§ **DATA SHOWN**:

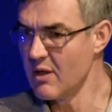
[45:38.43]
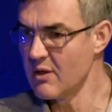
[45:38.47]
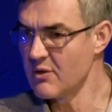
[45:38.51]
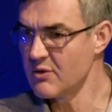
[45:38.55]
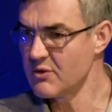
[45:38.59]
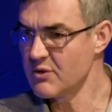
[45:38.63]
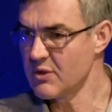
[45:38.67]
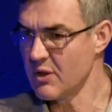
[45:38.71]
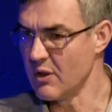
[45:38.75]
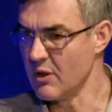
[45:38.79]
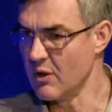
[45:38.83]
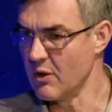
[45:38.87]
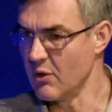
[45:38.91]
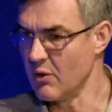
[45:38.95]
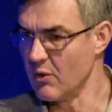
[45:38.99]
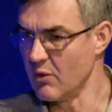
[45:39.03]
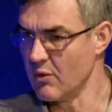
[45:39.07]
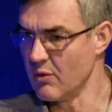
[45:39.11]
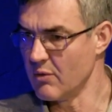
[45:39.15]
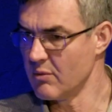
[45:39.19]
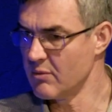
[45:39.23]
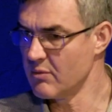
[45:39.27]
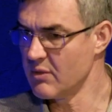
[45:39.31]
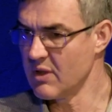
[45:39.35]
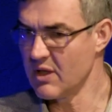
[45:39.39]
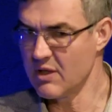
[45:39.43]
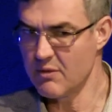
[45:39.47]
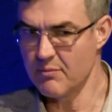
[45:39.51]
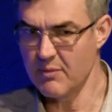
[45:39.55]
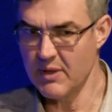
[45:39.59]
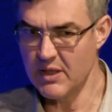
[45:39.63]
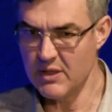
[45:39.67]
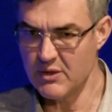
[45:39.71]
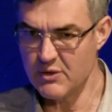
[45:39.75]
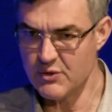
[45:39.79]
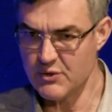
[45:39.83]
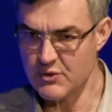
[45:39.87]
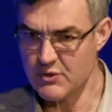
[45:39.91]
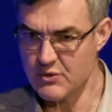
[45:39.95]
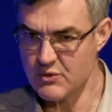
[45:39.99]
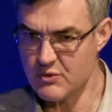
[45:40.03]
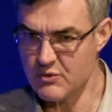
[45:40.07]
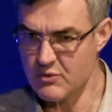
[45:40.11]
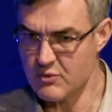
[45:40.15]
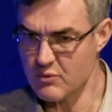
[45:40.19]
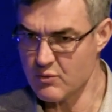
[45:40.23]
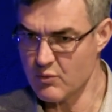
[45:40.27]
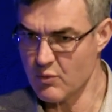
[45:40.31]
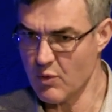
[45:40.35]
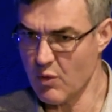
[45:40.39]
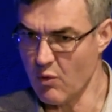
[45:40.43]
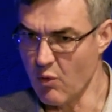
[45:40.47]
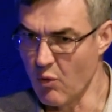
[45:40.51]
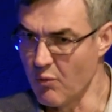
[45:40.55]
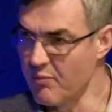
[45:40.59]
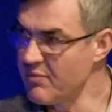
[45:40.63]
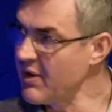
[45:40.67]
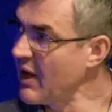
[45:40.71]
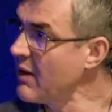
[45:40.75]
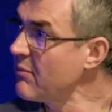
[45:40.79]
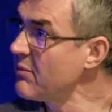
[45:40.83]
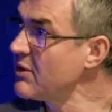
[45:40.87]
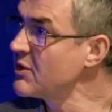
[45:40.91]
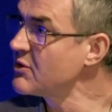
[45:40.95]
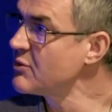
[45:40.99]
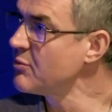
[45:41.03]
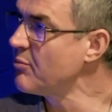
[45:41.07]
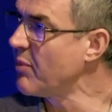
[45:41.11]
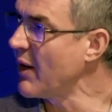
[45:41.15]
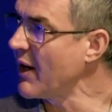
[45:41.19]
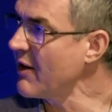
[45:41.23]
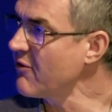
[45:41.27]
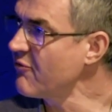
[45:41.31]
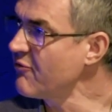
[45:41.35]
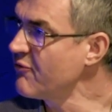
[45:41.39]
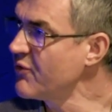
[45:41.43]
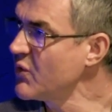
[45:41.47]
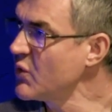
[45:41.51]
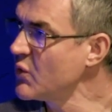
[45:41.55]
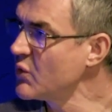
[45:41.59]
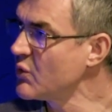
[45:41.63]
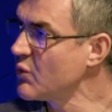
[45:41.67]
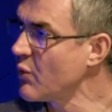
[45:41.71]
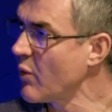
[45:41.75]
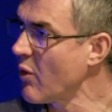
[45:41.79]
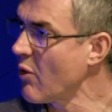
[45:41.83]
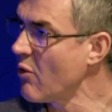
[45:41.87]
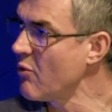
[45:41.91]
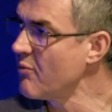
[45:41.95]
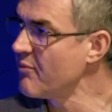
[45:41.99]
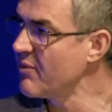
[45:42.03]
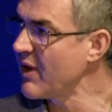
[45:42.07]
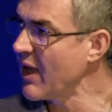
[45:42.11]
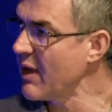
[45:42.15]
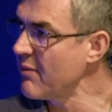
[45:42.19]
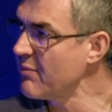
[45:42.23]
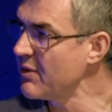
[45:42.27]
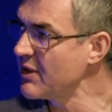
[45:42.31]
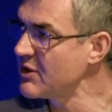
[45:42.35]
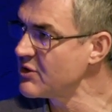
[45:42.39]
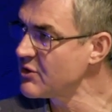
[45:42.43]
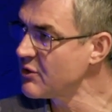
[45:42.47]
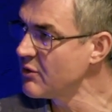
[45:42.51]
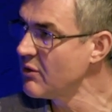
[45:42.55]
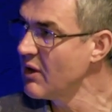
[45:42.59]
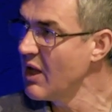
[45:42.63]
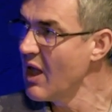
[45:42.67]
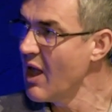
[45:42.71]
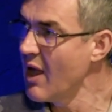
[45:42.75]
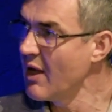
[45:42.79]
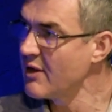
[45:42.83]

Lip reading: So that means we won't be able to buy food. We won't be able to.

§ **DESCRIPTION OF THE TASK**:
Aside from the pictures, repeat the listing exactly.

§ **OUTPUT FOR THIS TASK**:
[45:38.43]
[45:38.47]
[45:38.51]
[45:38.55]
[45:38.59]
[45:38.63]
[45:38.67]
[45:38.71]
[45:38.75]
[45:38.79]
[45:38.83]
[45:38.87]
[45:38.91]
[45:38.95]
[45:38.99]
[45:39.03]
[45:39.07]
[45:39.11]
[45:39.15]
[45:39.19]
[45:39.23]
[45:39.27]
[45:39.31]
[45:39.35]
[45:39.39]
[45:39.43]
[45:39.47]
[45:39.51]
[45:39.55]
[45:39.59]
[45:39.63]
[45:39.67]
[45:39.71]
[45:39.75]
[45:39.79]
[45:39.83]
[45:39.87]
[45:39.91]
[45:39.95]
[45:39.99]
[45:40.03]
[45:40.07]
[45:40.11]
[45:40.15]
[45:40.19]
[45:40.23]
[45:40.27]
[45:40.31]
[45:40.35]
[45:40.39]
[45:40.43]
[45:40.47]
[45:40.51]
[45:40.55]
[45:40.59]
[45:40.63]
[45:40.67]
[45:40.71]
[45:40.75]
[45:40.79]
[45:40.83]
[45:40.87]
[45:40.91]
[45:40.95]
[45:40.99]
[45:41.03]
[45:41.07]
[45:41.11]
[45:41.15]
[45:41.19]
[45:41.23]
[45:41.27]
[45:41.31]
[45:41.35]
[45:41.39]
[45:41.43]
[45:41.47]
[45:41.51]
[45:41.55]
[45:41.59]
[45:41.63]
[45:41.67]
[45:41.71]
[45:41.75]
[45:41.79]
[45:41.83]
[45:41.87]
[45:41.91]
[45:41.95]
[45:41.99]
[45:42.03]
[45:42.07]
[45:42.11]
[45:42.15]
[45:42.19]
[45:42.23]
[45:42.27]
[45:42.31]
[45:42.35]
[45:42.39]
[45:42.43]
[45:42.47]
[45:42.51]
[45:42.55]
[45:42.59]
[45:42.63]
[45:42.67]
[45:42.71]
[45:42.75]
[45:42.79]
[45:42.83]

Lip reading: So that means we won't be able to buy food. We won't be able to.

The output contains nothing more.